Director: Julia Leigh
Starring: Emily Browning, Rachael Blake
Duration: 102 min.
A haunting portrait of Lucy, a young university student drawn into a mysterious hidden world of unspoken desires.
Sleeping Beauty is the debut feature film from Australian director Julia Leigh. It premiered in competition to a mixed reception at the 2011 Cannes Film Festival.
Far from the Disney princess evoked by its title, the sleeping beauty in this case is Lucy (Emily Browning), an university student who toils away at several part time jobs to make ends meet, waitressing in a pub, photocopying in an office, volunteering in a lab as a guinea pig, and still failing to make the rent. Until she answers a strange ad in the student paper and enters a bizarre arrangement where she is paid handsomely to be drugged to sleep with no awareness of what happens to her.
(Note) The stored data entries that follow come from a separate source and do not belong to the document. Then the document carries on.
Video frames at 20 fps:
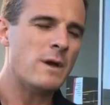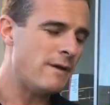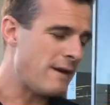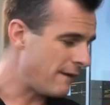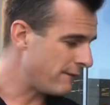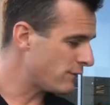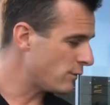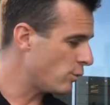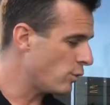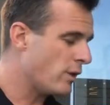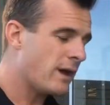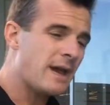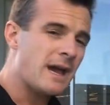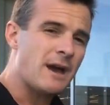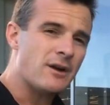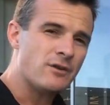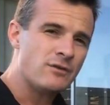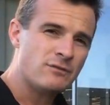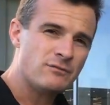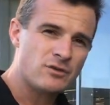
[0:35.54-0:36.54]
we have to work
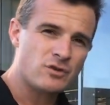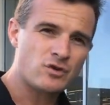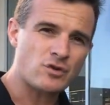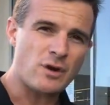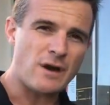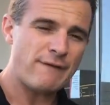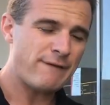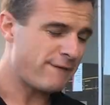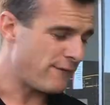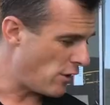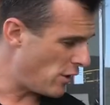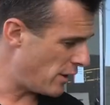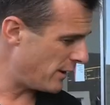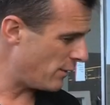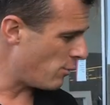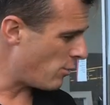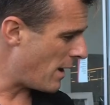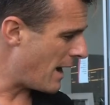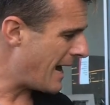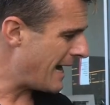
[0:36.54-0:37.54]
out, try and
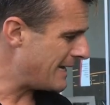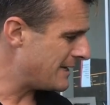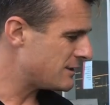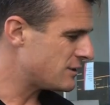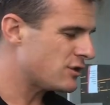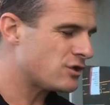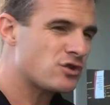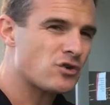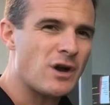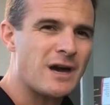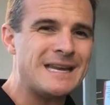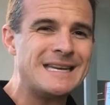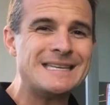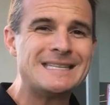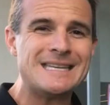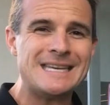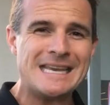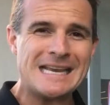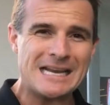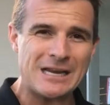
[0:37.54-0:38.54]
find a way to try
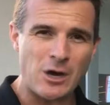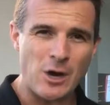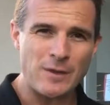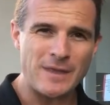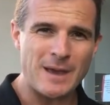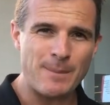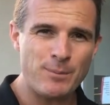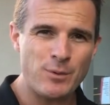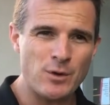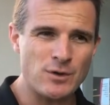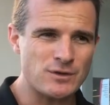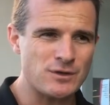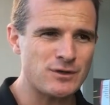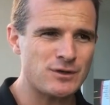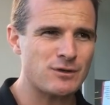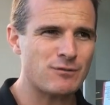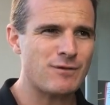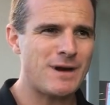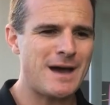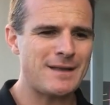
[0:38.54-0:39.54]
and deload that person,
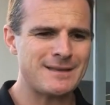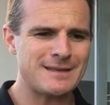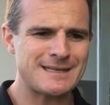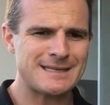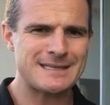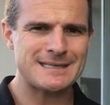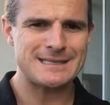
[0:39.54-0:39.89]
so rather than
Aesthetically this film is a visual marvel, every scene is carefully framed, expertly decorated, and filmed entirely with a wide or medium shot from a camera that almost never moves. Giving a genuinely beautiful but cold, clinical and detached mood that mirrors the demeanor of the always on screen but seldom present Lucy. She is wonderfully portrayed by the stunning Emily Browning who commands our attention with a performance of natural grace and of subdued expressions. Ever so diminutive and fair skinned she looks deceivingly like a fragile porcelain doll, but acts like she's indestructible, bravely participating in a series of reckless and self destructive pursuits.
Leigh's screenplay however is a frustrating one, curiously showing us too much and not enough at the same time. Lucy is a complete mystery to us, but what happens to her is on full display. We are privy to long uninterrupted takes of creepy old men doing disturbing things to Lucy's naked and unconscious body, but barely any hint of what is going through her mind or why she is compelled to do what she does. It would have been much more powerful and effective the other way around, here the audience is kept at too far a distance and left to fill out the wrong missing pieces.
Overall this is still an impressive debut from an author turned director who clearly has some interesting things to say. Hopefully she can work out a more compelling way to communicate those ideas on screen. Well even more compelling than a nude Emily Browning.